» Exercise description: Set down the data below once more, precisely as it reads.

» Given data:

══════

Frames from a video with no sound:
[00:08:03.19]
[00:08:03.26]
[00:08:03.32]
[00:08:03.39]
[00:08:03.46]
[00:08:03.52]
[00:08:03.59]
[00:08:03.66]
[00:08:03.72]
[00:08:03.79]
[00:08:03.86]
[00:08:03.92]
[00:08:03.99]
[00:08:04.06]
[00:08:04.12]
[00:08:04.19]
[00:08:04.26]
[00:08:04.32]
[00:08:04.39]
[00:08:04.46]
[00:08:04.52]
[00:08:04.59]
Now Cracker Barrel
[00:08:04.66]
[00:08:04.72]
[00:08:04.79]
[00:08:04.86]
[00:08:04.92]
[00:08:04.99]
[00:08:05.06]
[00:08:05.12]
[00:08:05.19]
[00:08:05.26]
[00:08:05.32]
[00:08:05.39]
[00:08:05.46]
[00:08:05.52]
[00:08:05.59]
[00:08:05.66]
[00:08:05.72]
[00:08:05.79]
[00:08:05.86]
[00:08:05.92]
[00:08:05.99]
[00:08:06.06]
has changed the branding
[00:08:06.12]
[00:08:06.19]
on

══════

» Response:
Frames from a video with no sound:
[00:08:03.19]
[00:08:03.26]
[00:08:03.32]
[00:08:03.39]
[00:08:03.46]
[00:08:03.52]
[00:08:03.59]
[00:08:03.66]
[00:08:03.72]
[00:08:03.79]
[00:08:03.86]
[00:08:03.92]
[00:08:03.99]
[00:08:04.06]
[00:08:04.12]
[00:08:04.19]
[00:08:04.26]
[00:08:04.32]
[00:08:04.39]
[00:08:04.46]
[00:08:04.52]
[00:08:04.59]
Now Cracker Barrel
[00:08:04.66]
[00:08:04.72]
[00:08:04.79]
[00:08:04.86]
[00:08:04.92]
[00:08:04.99]
[00:08:05.06]
[00:08:05.12]
[00:08:05.19]
[00:08:05.26]
[00:08:05.32]
[00:08:05.39]
[00:08:05.46]
[00:08:05.52]
[00:08:05.59]
[00:08:05.66]
[00:08:05.72]
[00:08:05.79]
[00:08:05.86]
[00:08:05.92]
[00:08:05.99]
[00:08:06.06]
has changed the branding
[00:08:06.12]
[00:08:06.19]
on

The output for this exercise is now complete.